Dec 11 2007

LINQ to XML over large documents

I have been parsing WordprocessingML OOXML over the past week using LINQ to XML and it has been a great learning experience. LINQ to XML is a clean break from the somewhat antiquated DOM that we all know and tolerate, and the new API provides many improvements over the DOM based XmlDocument.

Probably the most talked about change is the functional approach that LINQ to XML encourages. Building a document and querying data can often be accomplished in a single statement compared to the sprawling imperative code that XmlDocument would require.

A less visible and less talked about improvement in LINQ to XML is its ability to work with large documents. DOM is notorious for the amount of memory it consumes when loading large amounts of XML. A typical solution in the past was to use the memory efficient XmlReader object but XmlReader is forward only and frankly a pain in the butt to use in nontrivial situations.

LINQ to XML memory usage and XElement streaming

LINQ to XML brings two notable improvements to working with large documents. The first is a reduction in the amount of memory required. LINQ to XML stores XML documents in memory more efficiently than DOM.

The second improvement is LINQ to XML’s ability to combine the document approach the XmlReader approach. Using the static method XNode.ReadFrom, which takes an XmlReader and will return a XNode object of the reader’s current position, we can create XNode elements one by one, and work on them as needed. You still aren’t loading the entire document into memory but you get the ease of use of working with a document. The best of both worlds! Let’s see an example...

Example: Streaming LINQ to XML over OOXML

WordprocessingML is split into about a dozen separate files, each of which is quite small and can easily be loaded in their entirety in an XDocument. The exception is the main document file. This file stores the content of document and has the potential to grow from just a few kilobytes for Hello World to 100MB+ in the case of a document with 10,000 pages. Obviously we want to avoid loading a huge document like this if we can help it. This example compares the code that loads the entire document at once and the code which loads it one piece at a time.

Before:

public void LoadMainDocument(TextReader mainDocumentReader)

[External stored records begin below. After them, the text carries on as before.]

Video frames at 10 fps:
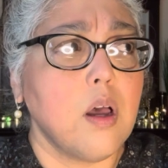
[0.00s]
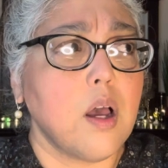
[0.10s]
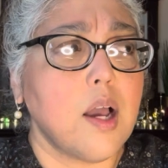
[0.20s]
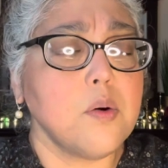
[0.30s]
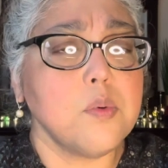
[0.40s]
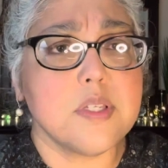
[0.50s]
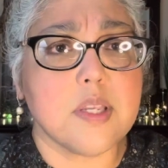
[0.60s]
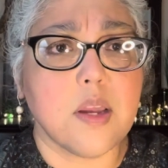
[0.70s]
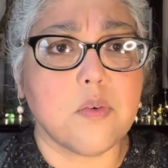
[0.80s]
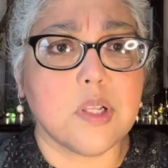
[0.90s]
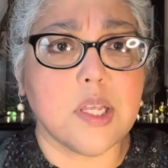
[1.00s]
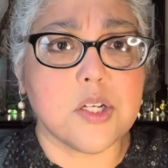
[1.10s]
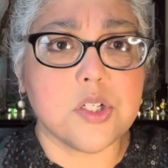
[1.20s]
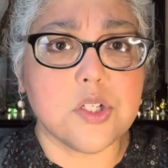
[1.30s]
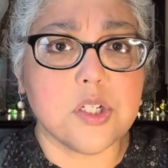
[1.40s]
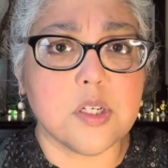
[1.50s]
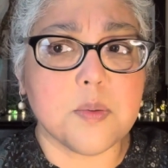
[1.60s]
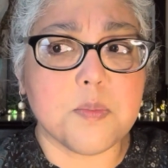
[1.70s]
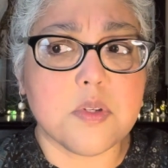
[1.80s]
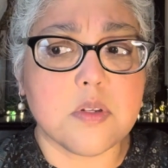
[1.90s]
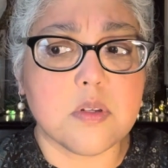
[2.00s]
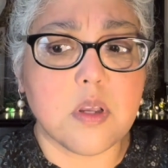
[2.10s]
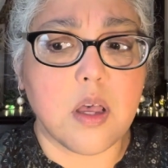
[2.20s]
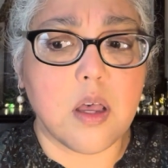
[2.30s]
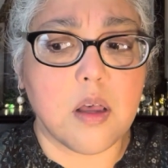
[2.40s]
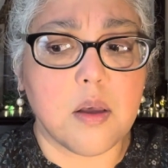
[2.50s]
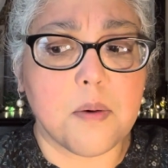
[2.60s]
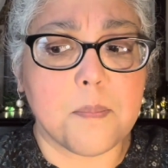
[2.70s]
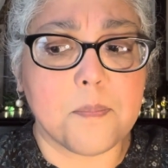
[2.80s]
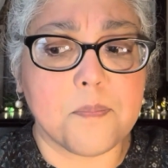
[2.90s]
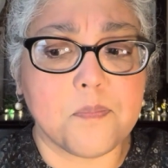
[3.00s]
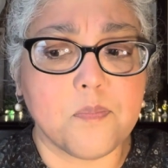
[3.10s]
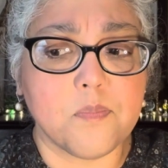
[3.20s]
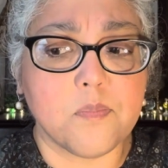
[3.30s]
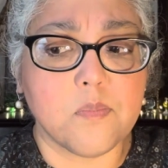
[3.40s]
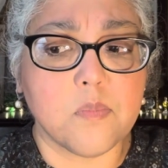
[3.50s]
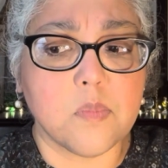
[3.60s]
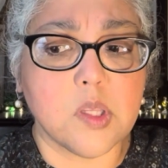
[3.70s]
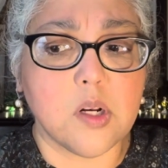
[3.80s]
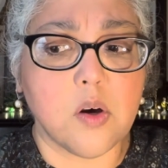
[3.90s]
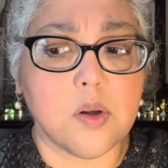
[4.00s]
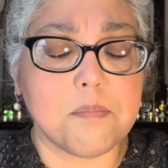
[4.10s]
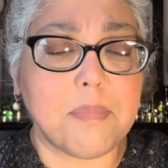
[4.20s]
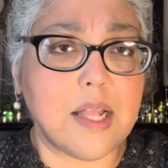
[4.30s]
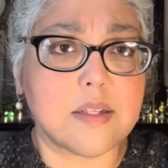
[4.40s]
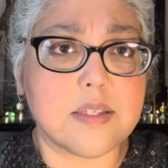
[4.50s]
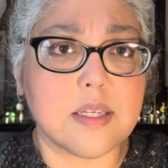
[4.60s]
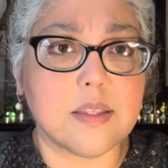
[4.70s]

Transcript: I would say relationships, um, you know, and balancing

  if (mainDocumentReader == null)

    throw new ArgumentNullException("mainDocumentReader");

  XDocument mainDocument = XDocument.Load(mainDocumentReader);

  XNamespace ns = Document.Main;

  XElement bodyElement = mainDocument.Root.Element(ns + "body");

  List<Content> content = DocumentContent.Create(this, bodyElement.Elements());

  SectionProperties finalSectionProperties = new SectionProperties(this, bodyElement.Element(ns + "sectPr"));

  // divide content up into sections

  _sections.AddRange(CreateSections(content, finalSectionProperties));

Here you can see the entire document being loaded into an XDocument with XDocument.Load(mainDocumentReader). The problem is of course that document could potentially be quite large and cause an OutOfMemoryException. XNode.ReadFrom to the rescue...

After:

public void LoadMainDocument(TextReader mainDocumentReader)

  if (mainDocumentReader == null)

    throw new ArgumentNullException("mainDocumentReader");

  XNamespace ns = Document.WordprocessingML;

  List<Content> content = null;

  SectionProperties finalSectionProperties = null;

  using (XmlReader reader = XmlReader.Create(mainDocumentReader))

    while (reader.Read())

      // move to body content

      if (reader.LocalName == "body" && reader.NodeType == XmlNodeType.Element)

        content = DocumentContent.Create(this, GetChildContentElements(reader));

        if (reader.LocalName != "sectPr")

          throw new Exception("Final section properties element expected.");

        finalSectionProperties = new SectionProperties(this, (XElement)XElement.ReadFrom(reader));

  // divide content up into sections

  _sections.AddRange(CreateSections(content, finalSectionProperties));

private IEnumerable<XElement> GetChildContentElements(XmlReader reader)

  // move to first child

  reader.Read();

  while (true)

    // skip whitespace between elements

    reader.MoveToContent();

    // break on end document section

    if (reader.LocalName == "sectPr")

      yield break;

    yield return (XElement)XElement.ReadFrom(reader);

Now rather than loading the entire document into an XDocument, XElements are created from the XmlReader as needed. Each one can be used and queried before falling out of scope and being made available for garbage collection, avoiding the danger of running out of memory. Even though this is quite different to what we were doing previously, no code outside of this method needed to be modified!